À la fin de la séance, sept hommes, tous dans la trentaine, venus de Syrie, d’Irak ou d’Afghanistan, sont invités à réagir et à commenter. Ils discutent alors de la vidéo dans un mélange d’allemand et d’arabe.

Elle a trop bu, ils couchent ensemble“, dit l’un d’eux, convaincu que l’homme dans la vidéo a profité de l’ivresse de la jeune femme pour abuser d’elle. “Il savait très bien ce qu’il voulait“, dit un autre.

Les participants à cette formations de quatre heures intitulé “Ensemble pour la sécurité” se sont tous inscrits volontairement.

Plusieurs cas de viols commis par des migrants en Allemagne ont eu des répercussions médiatiques et sociales, depuis l’afflux massif d’un million de demandeurs d’asile, à partir de 2015.

Le nombre de crimes sexuels commis par des étrangers a augmenté de 15% en 2018, soit 6046 infractions contre 5258 en 2017, selon les chiffres officiels de la police fédérale. Ces statistiques démontrent un fiasco de l’intégration d’un grand nombre de migrants, surtout des hommes jeunes et célibataires originaires de pays où les normes occidentales sont considérées comme laxistes.

En Norvège, les migrants ont été obligés entre 2013 et 2015 de suivre ces formations, après plusieurs affaires sordides de viol impliquant des réfugiés.

A Berlin, les formations sont organisés justement par l’association norvégienne Hero, qui gère plusieurs foyers pour migrants en Allemagne.

Les sujets abordés dans l’atelier sont vastes, avec des questions telles que: Comment savoir si une femme est consentante? Et comment réagissez-vous si elle ne l’est pas?

Des conseils sont donnés aux immigrés en provenance de pays où les manifestations d’affection sont interdites en public, où les garçons et les filles fréquentent souvent des écoles séparées et le viol au sein d’un couple n’est pas considéré comme un crime.

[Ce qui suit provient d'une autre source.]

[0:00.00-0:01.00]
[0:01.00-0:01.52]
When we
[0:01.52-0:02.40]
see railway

L’une des courtes vidéos de l’atelier explique la différence entre les rapports sexuels consensuels et le viol.

C’est comme demander à quelqu’un s’il veut une tasse de thé“, dit la voix off en anglais. “Si elle répond ‘Oui, je veux bien’, c’est qu’elle en veut un. Si elle hésite, vous pouvez préparer le thé et demander à nouveau. Et si elle dit ‘Non, merci’, vous ne faites pas le thé et vous ne vous fâchez pas. C’est la même chose avec la sexualité“, conclut la vidéo.

Dans une autre vidéo, on leur montre à quelle distance ils peuvent se tenir sans envahir l’espace personnel de quelqu’un. “Il ne faut pas trop s’approcher de la personne à qui l’on parle. De même avec les enfants, ils n’aiment pas nécessairement être touchés (par des étrangers)“.

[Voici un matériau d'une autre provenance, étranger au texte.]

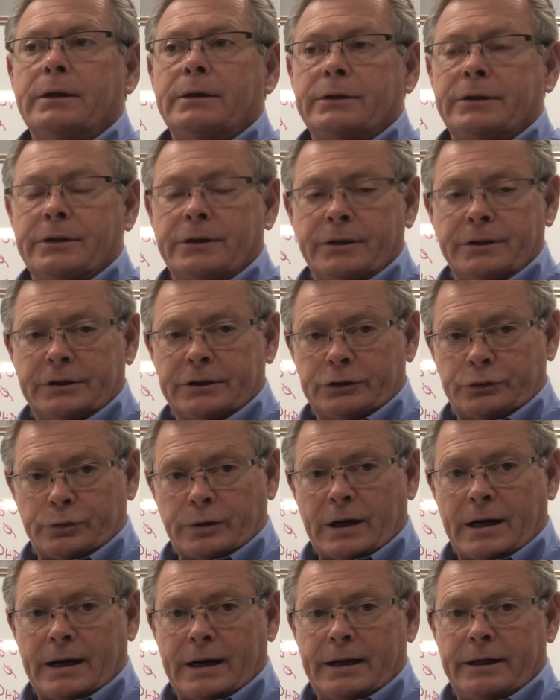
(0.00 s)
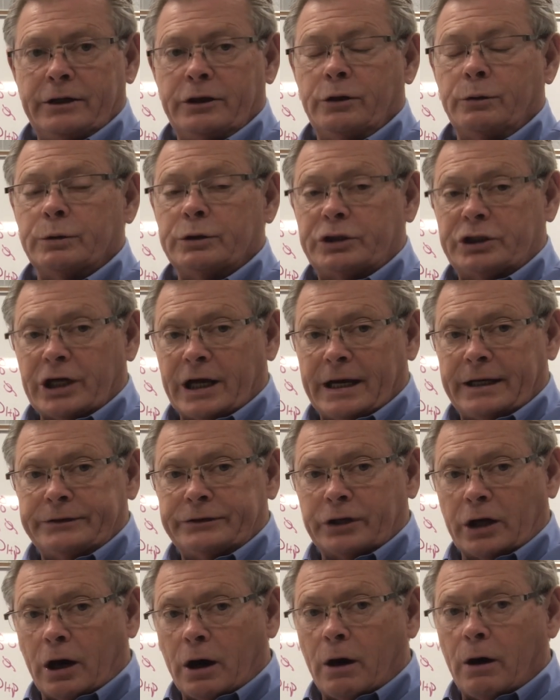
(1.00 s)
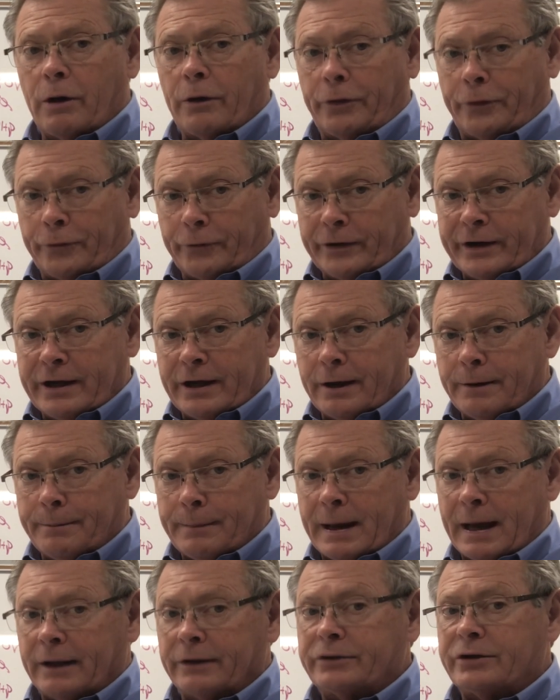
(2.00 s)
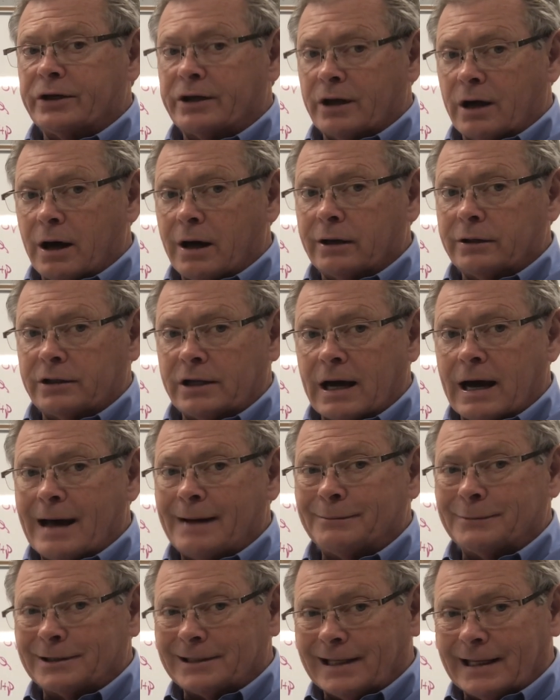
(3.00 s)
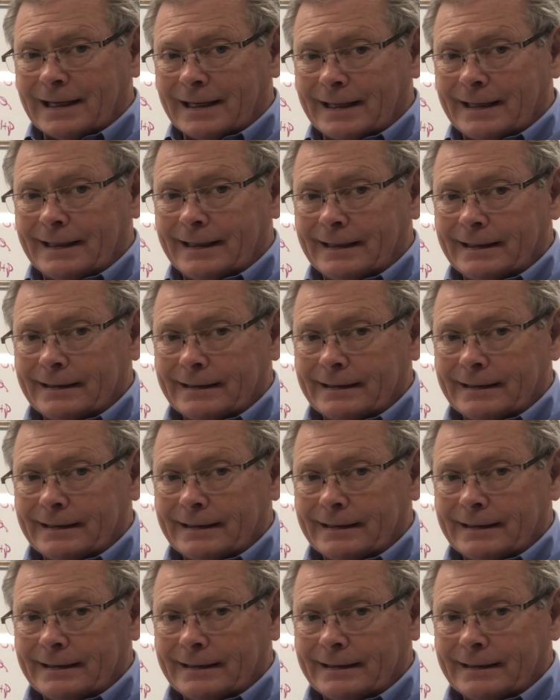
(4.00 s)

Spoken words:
To do this right, you would change all 3 of them out to non-time delay.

Beaucoup de ceux qui suivent le cours admettent qu’il ne serait pas évident de signaler un viol ou un abus à la police, surtout si l’auteur du viol était un parent.

Dans notre pays, nous avons deux lois: celle de l’État et celle de la famille, du clan“, dit un participant.

Le professeur Heinz-Juergen Voss, professeur de sexologie à l’Université de Merseburg, souligne que c’est précisément parce que “les différences de culture et de coutumes existent” que cette formation est “utile”. Il estime que les stages devraient être proposés aux réfugiés dans toute l’Allemagne.

Cependant, les associations pro-immigrés, souvent orientées politiquement à gauche, expriment des réserves. Ils considèrent qu’il s’agit là d’un forme d’oppression, un moyen détourné d’imposer aux immigrés les valeurs et les normes de la société occientale.

Nous apprenons les valeurs et les normes mieux dans la vie de tous les jours qu’en classe. Le contact avec les gens, le soutien scolaire et l’accès au marché du travail sont les meilleures clés de l’intégration et de la prévention“, affirment les activistes.